▸ WHAT IS EXPECTED: Although the listing below holds pictures, reproduce only its lines from the one containing "[0:02.50-0:03.00]" through the last, exactly and without them.

---+---

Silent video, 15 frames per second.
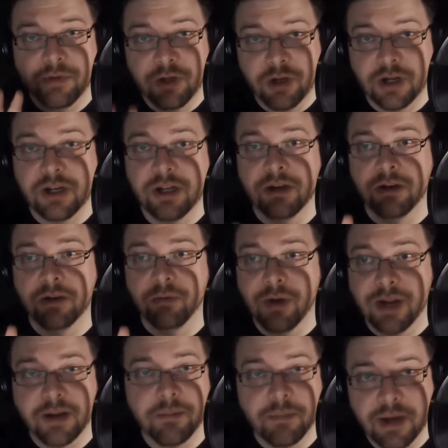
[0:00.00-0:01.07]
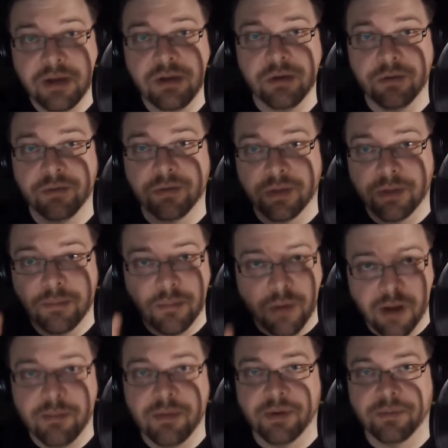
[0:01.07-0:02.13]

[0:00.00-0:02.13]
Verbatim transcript: Gonna recommend you for the mama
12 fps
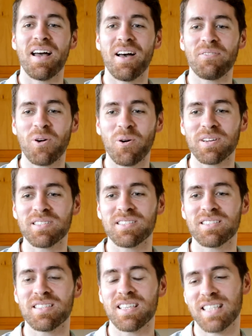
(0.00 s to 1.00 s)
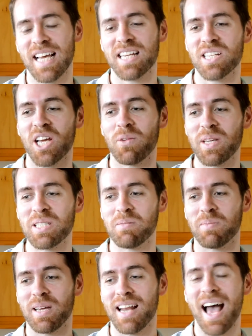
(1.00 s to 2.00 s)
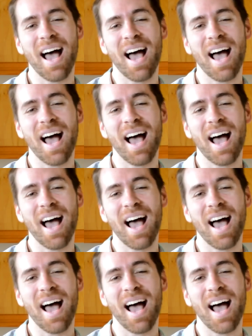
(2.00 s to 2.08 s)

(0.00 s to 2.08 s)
Of course, the secondary reason being,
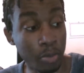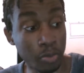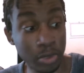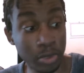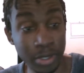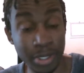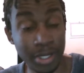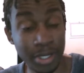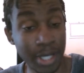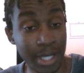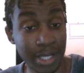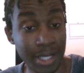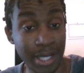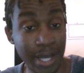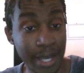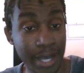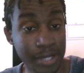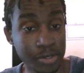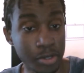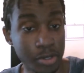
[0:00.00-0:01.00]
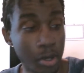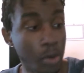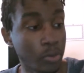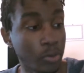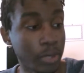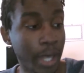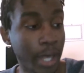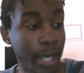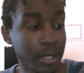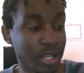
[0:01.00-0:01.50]
Really glad that I actually
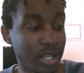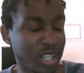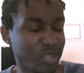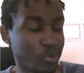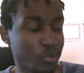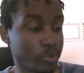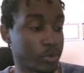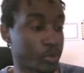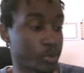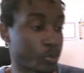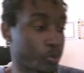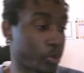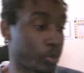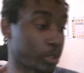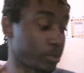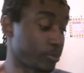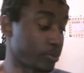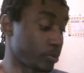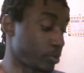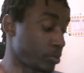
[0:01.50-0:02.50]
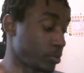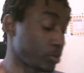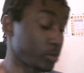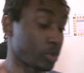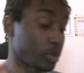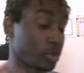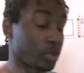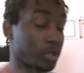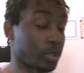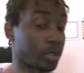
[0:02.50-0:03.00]
own that, and I put
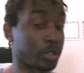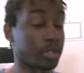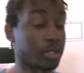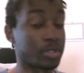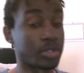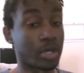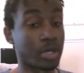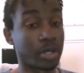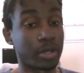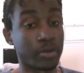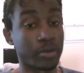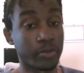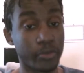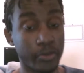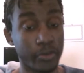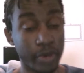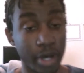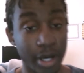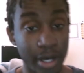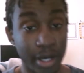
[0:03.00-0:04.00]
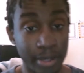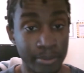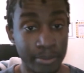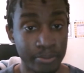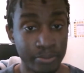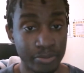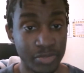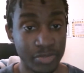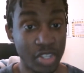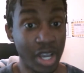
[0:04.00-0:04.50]
a good chunk of
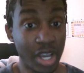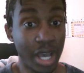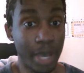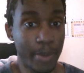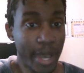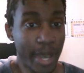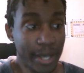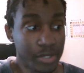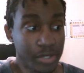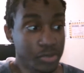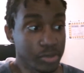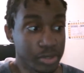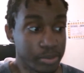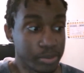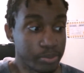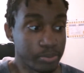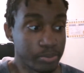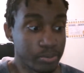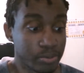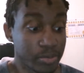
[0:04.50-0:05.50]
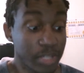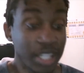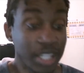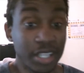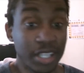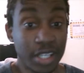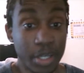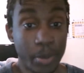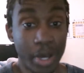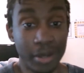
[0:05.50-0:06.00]
time actually
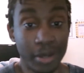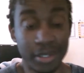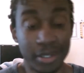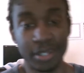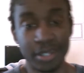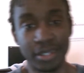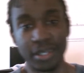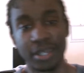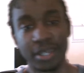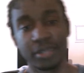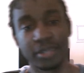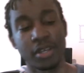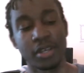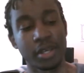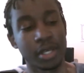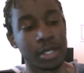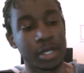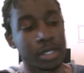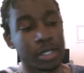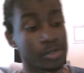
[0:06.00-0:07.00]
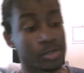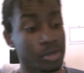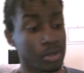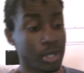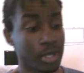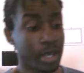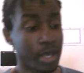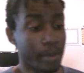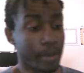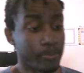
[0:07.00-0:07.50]
thinking about getting it.
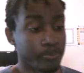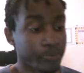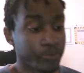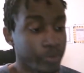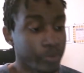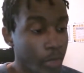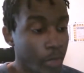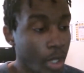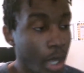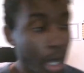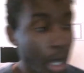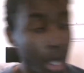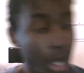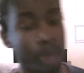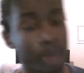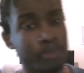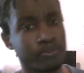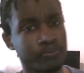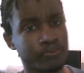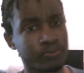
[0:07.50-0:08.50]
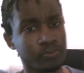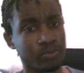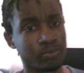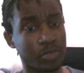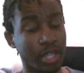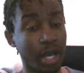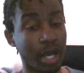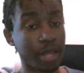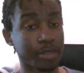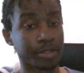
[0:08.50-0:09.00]
So yeah, the
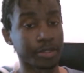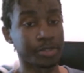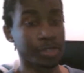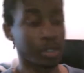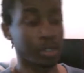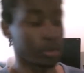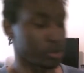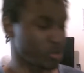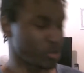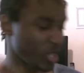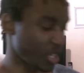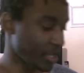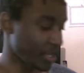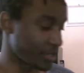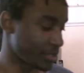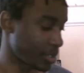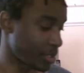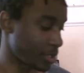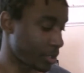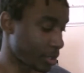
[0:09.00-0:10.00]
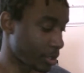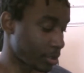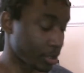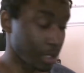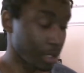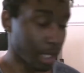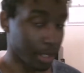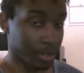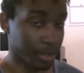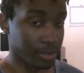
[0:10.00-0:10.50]
other shows, like I said here,
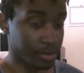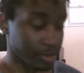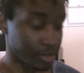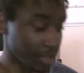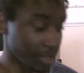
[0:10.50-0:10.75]
the other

---+---

▸ WRITTEN RESPONSE:
[0:02.50-0:03.00]
own that, and I put
[0:03.00-0:04.00]
[0:04.00-0:04.50]
a good chunk of
[0:04.50-0:05.50]
[0:05.50-0:06.00]
time actually
[0:06.00-0:07.00]
[0:07.00-0:07.50]
thinking about getting it.
[0:07.50-0:08.50]
[0:08.50-0:09.00]
So yeah, the
[0:09.00-0:10.00]
[0:10.00-0:10.50]
other shows, like I said here,
[0:10.50-0:10.75]
the other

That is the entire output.